DnaJ homolog subfamily C member 30 (DNAJC30), also known as Williams Beuren syndrome chromosome region 18 protein (WBSCR18), is a protein that in humans is encoded by the DNAJC30 gene. This intronless gene encodes a member of the DNAJ molecular chaperone homology domain-containing protein family. This gene is deleted in Williams syndrome, a multisystem developmental disorder caused by the deletion of contiguous genes at 7q11.23.

Structure 

The DNAJC30 gene is an intronless gene composed of only one exon, with the chromosome location 7q11.23 in humans. Its open reading frame (ORF) consists of 681 bp in the human cDNA and 660 bp in the mouse cDNA, which encode proteins of 226 and 219 residues, respectively. They are members of the DNAJ molecular chaperone homology domain-containing protein family.

Function 

DNAJC30 is expressed in many tissues, including the brain, heart, kidney, liver, lung, spleen, stomach, and testis, though no transcripts were found in colon, small intestine, and muscle. This protein has been found to localize to the cytosol and mitochondria of cells. Though its exact biological function has yet to be elucidated, the centromeric location of DNAJC30 on the chromosome has led Merla et al. to postulate that it may contribute to functions such as subtle defects in cognition, transient hypercalcemia, and gastrointestinal problems experienced by Williams Beuren syndrome patients.

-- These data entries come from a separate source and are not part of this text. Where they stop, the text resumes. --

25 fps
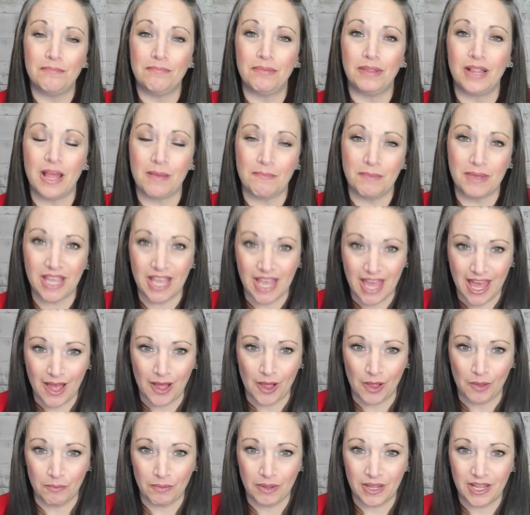plumbing
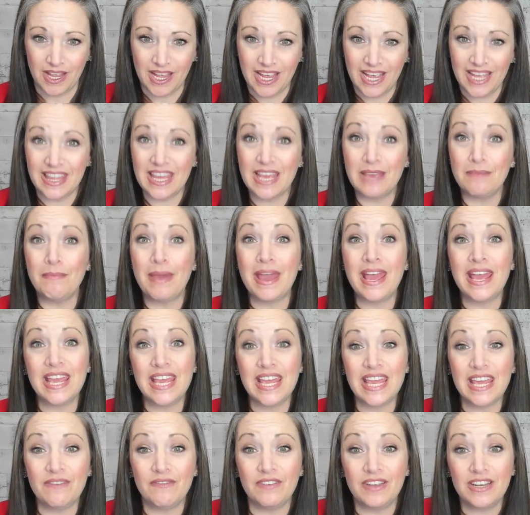help. They may
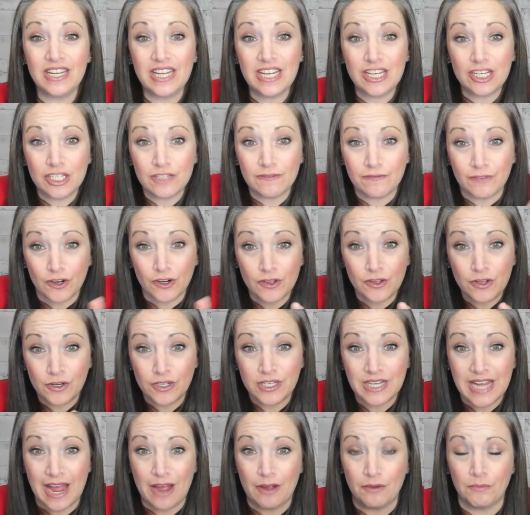even niche further
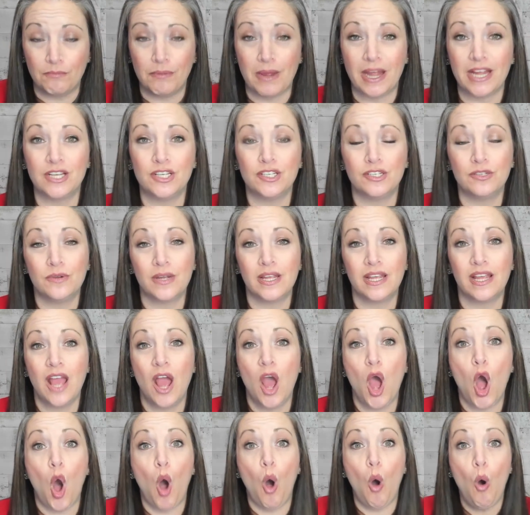down by doing
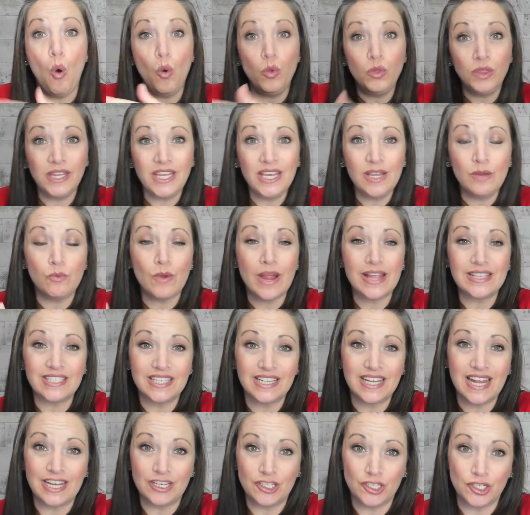only
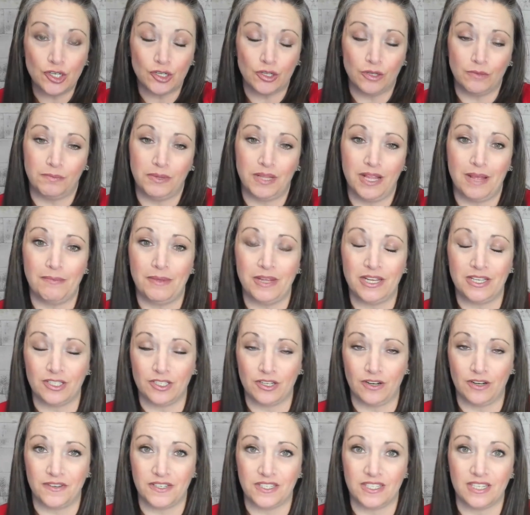residential plumbing
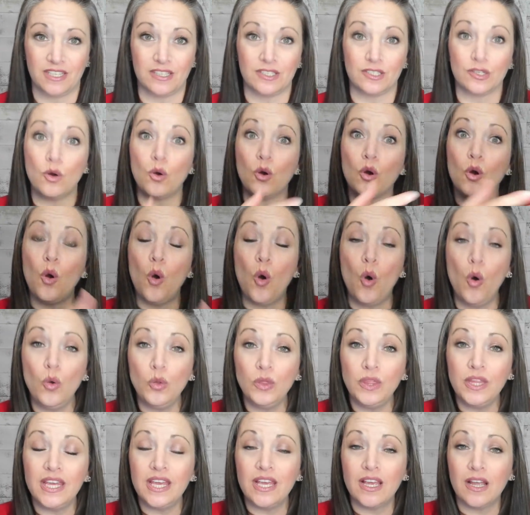services or
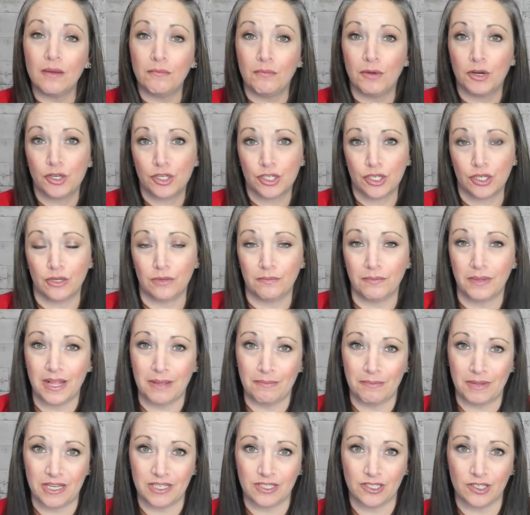only commercial
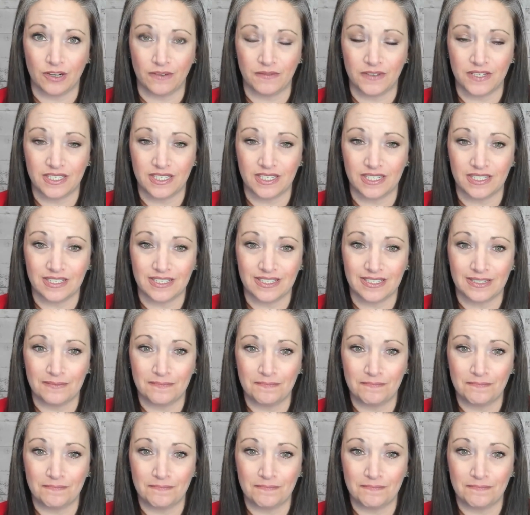plumbing services.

A recent study found that DNAJC30 functionally links to the mitochondrial ATP synthase and influences brain development which proves the involvement in Williams Beuren syndrome.

Clinical Significance 

This gene is one of several contiguous genes located at 7q11.23 deleted in Williams Beuren syndrome, the others including: elastin, FKBP6, FZD9 (FZD3), BAZ1B (WSTF, WBSCR9), BCL7B, TBL2 (WS-βTRP), WBSCR14 (WS-bHLH), STX1A, CLDN3 (CPETR2, RVP1), CLDN4 (CPETR1), LIMK1, EIF4H (WBSCR1), WBSCR15 (WBSCR5), RFC2, CYLN2 (CLIP-115, WBSCR4, WBSCR3), GTF2IRD1 (WBSCR11, GTF3), and GTF2I (BAP135, SPIN). Williams Beuren syndrome is a neurodevelopmental disorder characterized by congenital heart and vascular disease, hypertension, infantile hypercalcemia, dental abnormalities, dysmorphic facial features, mental retardation, premature aging of the skin, and unique cognitive and personality profiles. While haploinsufficiency of elastin is known to cause the cardiovascular deficiencies, the roles of the other 16 genes in the deleted region, including DNAJC30, have yet to be confirmed.